Jericho (1937) de Thornton Freeland
Si vous aimez Paul Robeson, l'aventure et surtout les chameaux, vous serez comblé avec cette réalisation qui fait la part belle au désert. Avouons que Freeland ne mégote pas au niveau de l'action puisqu'on a dans Jericho rien de moins qu’un mix entre Titanic, La Grande Evasion et Lawrence d'Arabie - mais je m'emballe un peu. Ce film est au départ, disons-le tout de même, tout à la gloire de l'homme à la voix de basse, au baryton, au caverneux Paul Robeson qui brille par son chant comme par ses exploits : il sauve des marins de la noyade (et se voit bêtement condamner pour avoir désobéi aux ordres et tué accessoirement son supérieur en l'envoyant paître), s'échappe de la garnison militaire en se faisant passer pour un soldat francophone (Robeson chante Auprès de ma Blonde presque sans accent, putain quel homme complet !...), traverse la méditerranée sur un bateau à voile et devient le roi du désert en soignant un chef arabe et en solidarisant les troupes. Robeson, le héros black plus fort qu'un roc, l'homme indestructible à la voix qui fend les pierres.

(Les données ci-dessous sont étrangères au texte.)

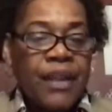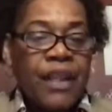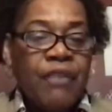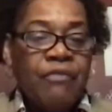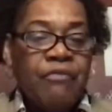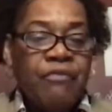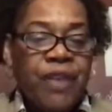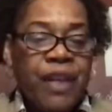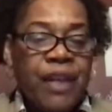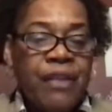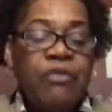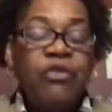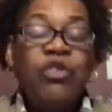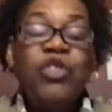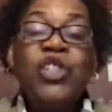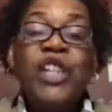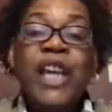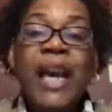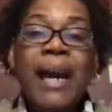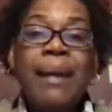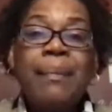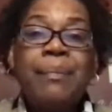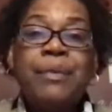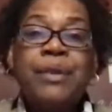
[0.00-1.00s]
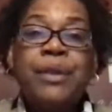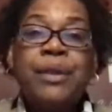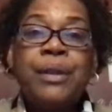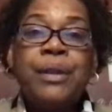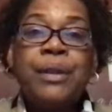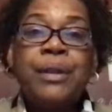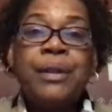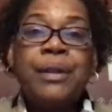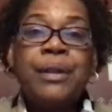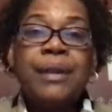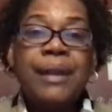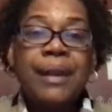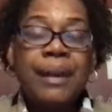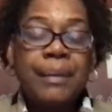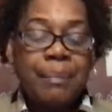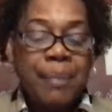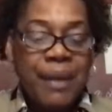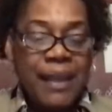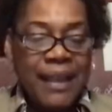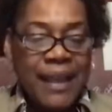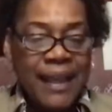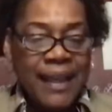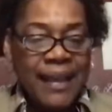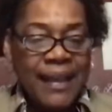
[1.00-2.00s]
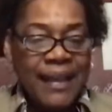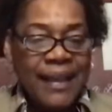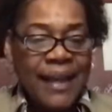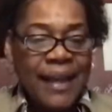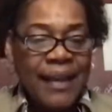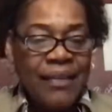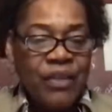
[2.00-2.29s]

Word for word: the fifth chapter, beginning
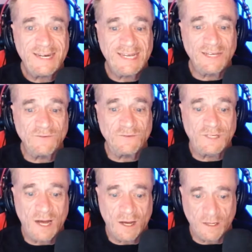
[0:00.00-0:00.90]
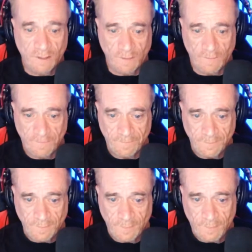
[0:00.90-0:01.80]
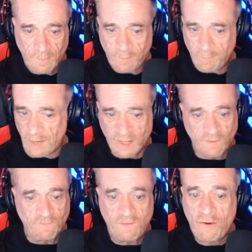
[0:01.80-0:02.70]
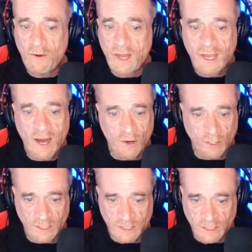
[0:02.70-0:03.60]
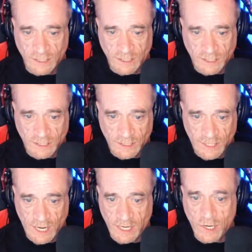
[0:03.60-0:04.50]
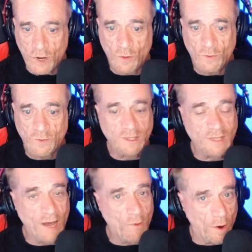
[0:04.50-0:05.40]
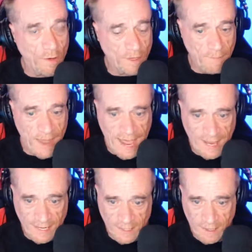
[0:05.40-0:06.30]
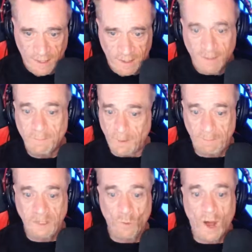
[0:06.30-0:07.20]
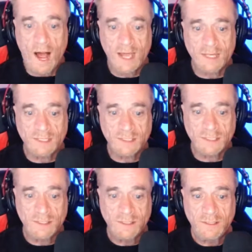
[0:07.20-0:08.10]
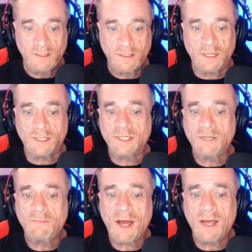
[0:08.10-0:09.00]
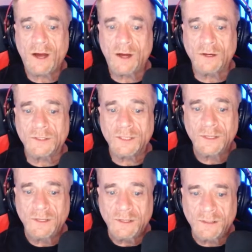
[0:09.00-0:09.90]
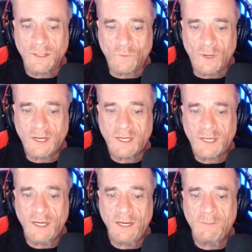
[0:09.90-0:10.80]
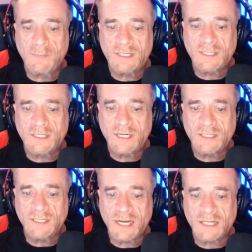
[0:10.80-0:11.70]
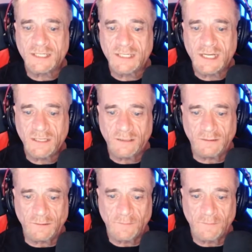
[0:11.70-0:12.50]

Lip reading: give tongue. By the very carelessness they know that thou art a man. But be wise. It is in my heart that when Aquila misses his next kill,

Alors bon, je n'irai pas jusqu'à dire que tous les blacks sont sur un pied d'égalité (si certains excellent à faire leur petit numéro de claquettes, d'autres sont mis en scène de façon comico-pathétique un peu gênante... on ne va pas refaire l'époque non plus, malheureusement) mais Robeson tient quand même le haut du pavée dans cette production qui ne lésine pas en figurants : toute la partie où Robeson s'engage à la tête de la caravane lors de la fameuse route du sel (il y a plus de chameaux que de nouveaux cas de Covid quotidiens actuellement) et organise une splendide défense face aux bandits (chameaux positionnés en cercle, homme enfouis sous le sable !) demeure assez impressionnant. Bref, ce méconnu Jericho vaut le détour à la fois pour cette figure à la voix de stentor (qui se lance dans un chant en haut d'une dune qui fracasserait les oreilles de Céline Dion, si seulement) et au physique toujours aussi imposant (une claque de Robeson dans ta gueule a le même effet qu'un club de golf tapant une balle) mais également pour ces quelques morceaux quasi-documentaires de vision du désert (on reste un peu sur la retenue pour les numéros musicaux). On ne s'embellera toutefois pas plus que cela devant cette œuvre qui, malgré deux petites séquences d'action bien menées, ne possède pas non plus un rythme ultra trépidant ; d'ailleurs Robeson, en dehors de sa bravoure face aux bandits, rentre également vite dans le moule avec femme et enfant ; quant au léger suspense sur la fin (son ancien chef de l'armée remettra-t-il la main sur lui ?), il tourne court. Belle nouvelle pierre dans la filmo du héros Robeson dans un film d'aventures bourré à ras bord de bêtes à bosse(s). Bah, toujours un peu de dépaysement de pris à défaut d’un film vintage inoubliable.